──────── Data shown
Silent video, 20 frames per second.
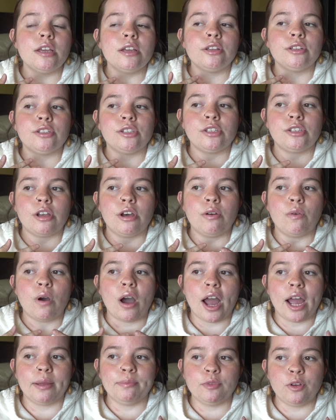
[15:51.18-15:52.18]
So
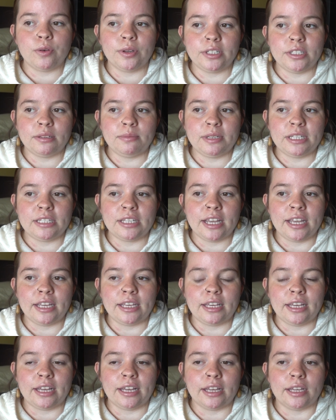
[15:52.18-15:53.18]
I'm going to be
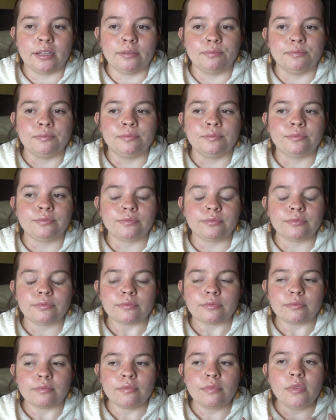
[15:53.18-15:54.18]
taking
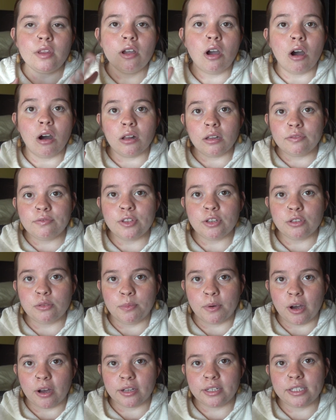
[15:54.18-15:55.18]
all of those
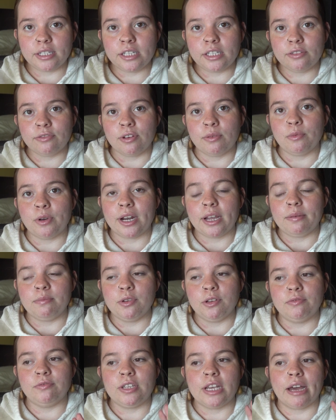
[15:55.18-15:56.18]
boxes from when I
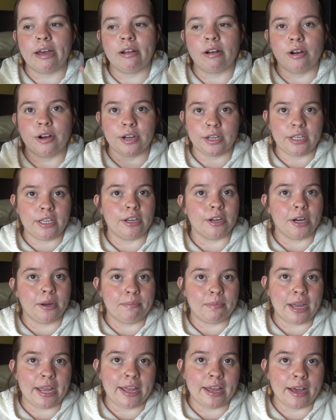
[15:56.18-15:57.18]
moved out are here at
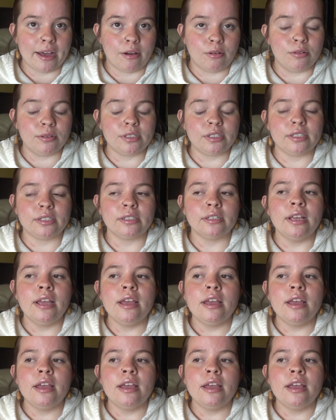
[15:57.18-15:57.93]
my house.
────────────────
Problem - Transcribe the entries above verbatim, omitting their pictures.

Answer section -
Silent video, 20 frames per second.
[15:51.18-15:52.18]
So
[15:52.18-15:53.18]
I'm going to be
[15:53.18-15:54.18]
taking
[15:54.18-15:55.18]
all of those
[15:55.18-15:56.18]
boxes from when I
[15:56.18-15:57.18]
moved out are here at
[15:57.18-15:57.93]
my house.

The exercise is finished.